Word-for-word transcription needed. Include every entry below but no pictures.
═══ Available data
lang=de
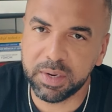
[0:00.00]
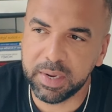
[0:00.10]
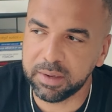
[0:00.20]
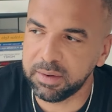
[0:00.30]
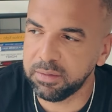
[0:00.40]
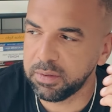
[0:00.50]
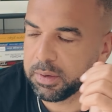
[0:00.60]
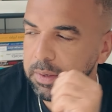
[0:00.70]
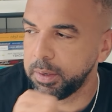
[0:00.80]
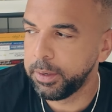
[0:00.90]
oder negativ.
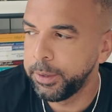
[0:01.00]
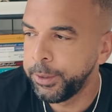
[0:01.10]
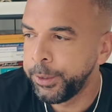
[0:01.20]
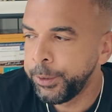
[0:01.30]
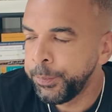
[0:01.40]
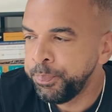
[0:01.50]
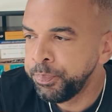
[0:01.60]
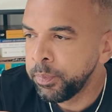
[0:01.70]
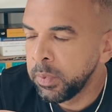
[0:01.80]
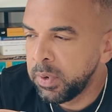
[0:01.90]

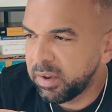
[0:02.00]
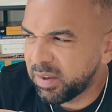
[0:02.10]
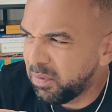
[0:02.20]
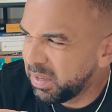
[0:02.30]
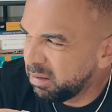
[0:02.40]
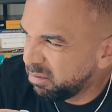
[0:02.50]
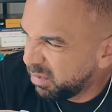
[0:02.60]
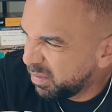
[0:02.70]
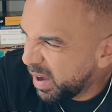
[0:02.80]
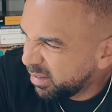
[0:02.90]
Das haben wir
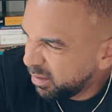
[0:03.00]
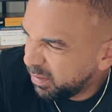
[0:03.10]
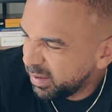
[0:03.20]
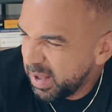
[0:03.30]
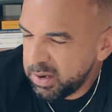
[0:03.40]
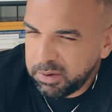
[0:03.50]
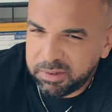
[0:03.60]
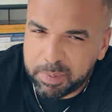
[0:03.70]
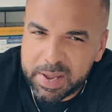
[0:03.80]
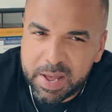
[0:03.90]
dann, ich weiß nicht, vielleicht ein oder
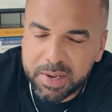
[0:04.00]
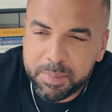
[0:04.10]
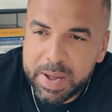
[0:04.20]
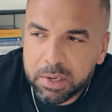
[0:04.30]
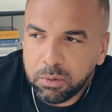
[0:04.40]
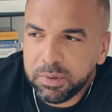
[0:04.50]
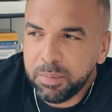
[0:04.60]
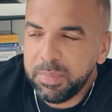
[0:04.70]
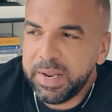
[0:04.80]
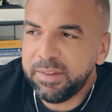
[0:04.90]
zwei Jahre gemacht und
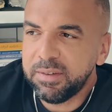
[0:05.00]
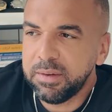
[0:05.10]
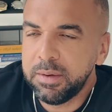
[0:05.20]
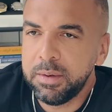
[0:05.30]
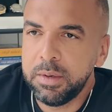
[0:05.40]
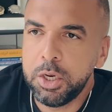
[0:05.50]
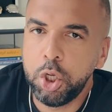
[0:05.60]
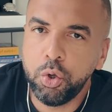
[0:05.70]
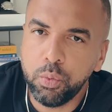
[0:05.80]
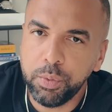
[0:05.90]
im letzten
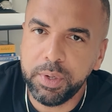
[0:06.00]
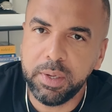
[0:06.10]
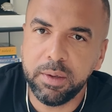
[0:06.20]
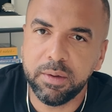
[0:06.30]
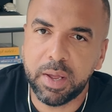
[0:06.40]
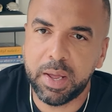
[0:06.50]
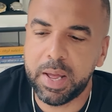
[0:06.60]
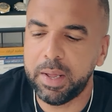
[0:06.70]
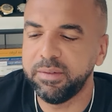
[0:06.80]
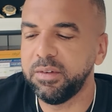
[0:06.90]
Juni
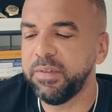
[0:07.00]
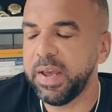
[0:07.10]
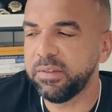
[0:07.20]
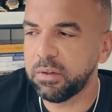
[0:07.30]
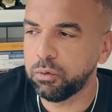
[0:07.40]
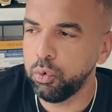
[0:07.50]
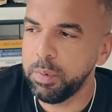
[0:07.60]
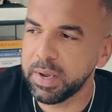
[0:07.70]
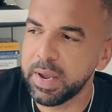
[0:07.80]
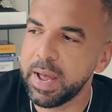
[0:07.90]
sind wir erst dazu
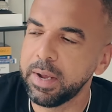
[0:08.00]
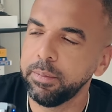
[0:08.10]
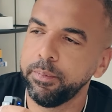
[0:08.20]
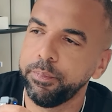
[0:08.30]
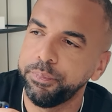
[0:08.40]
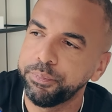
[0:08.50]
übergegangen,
══════
→ **Finished exercise**
lang=de
[0:00.00]
[0:00.10]
[0:00.20]
[0:00.30]
[0:00.40]
[0:00.50]
[0:00.60]
[0:00.70]
[0:00.80]
[0:00.90]
oder negativ.
[0:01.00]
[0:01.10]
[0:01.20]
[0:01.30]
[0:01.40]
[0:01.50]
[0:01.60]
[0:01.70]
[0:01.80]
[0:01.90]

[0:02.00]
[0:02.10]
[0:02.20]
[0:02.30]
[0:02.40]
[0:02.50]
[0:02.60]
[0:02.70]
[0:02.80]
[0:02.90]
Das haben wir
[0:03.00]
[0:03.10]
[0:03.20]
[0:03.30]
[0:03.40]
[0:03.50]
[0:03.60]
[0:03.70]
[0:03.80]
[0:03.90]
dann, ich weiß nicht, vielleicht ein oder
[0:04.00]
[0:04.10]
[0:04.20]
[0:04.30]
[0:04.40]
[0:04.50]
[0:04.60]
[0:04.70]
[0:04.80]
[0:04.90]
zwei Jahre gemacht und
[0:05.00]
[0:05.10]
[0:05.20]
[0:05.30]
[0:05.40]
[0:05.50]
[0:05.60]
[0:05.70]
[0:05.80]
[0:05.90]
im letzten
[0:06.00]
[0:06.10]
[0:06.20]
[0:06.30]
[0:06.40]
[0:06.50]
[0:06.60]
[0:06.70]
[0:06.80]
[0:06.90]
Juni
[0:07.00]
[0:07.10]
[0:07.20]
[0:07.30]
[0:07.40]
[0:07.50]
[0:07.60]
[0:07.70]
[0:07.80]
[0:07.90]
sind wir erst dazu
[0:08.00]
[0:08.10]
[0:08.20]
[0:08.30]
[0:08.40]
[0:08.50]
übergegangen,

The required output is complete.